### [PROMPT]
Without any pictures, restate the full set of records below exactly.

== DATA FOR THIS TASK ==

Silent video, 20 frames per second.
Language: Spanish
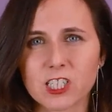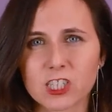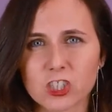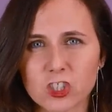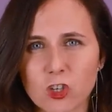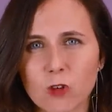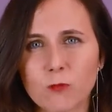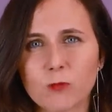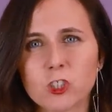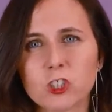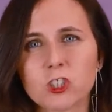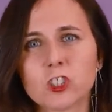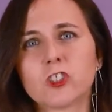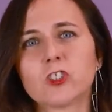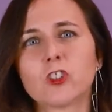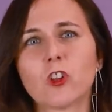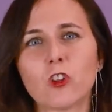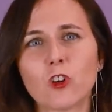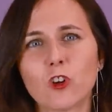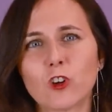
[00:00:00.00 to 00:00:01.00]

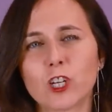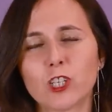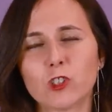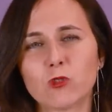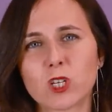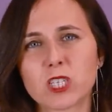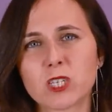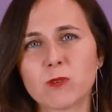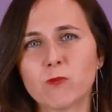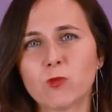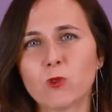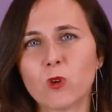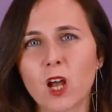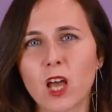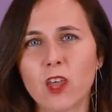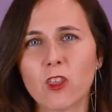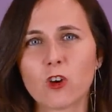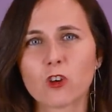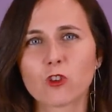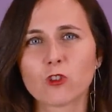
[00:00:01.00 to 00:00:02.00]
Somos todo lo que tú has
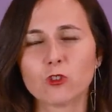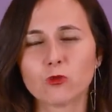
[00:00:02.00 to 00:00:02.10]
empujado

===

### [RESULT]
Silent video, 20 frames per second.
Language: Spanish
[00:00:00.00 to 00:00:01.00]

[00:00:01.00 to 00:00:02.00]
Somos todo lo que tú has
[00:00:02.00 to 00:00:02.10]
empujado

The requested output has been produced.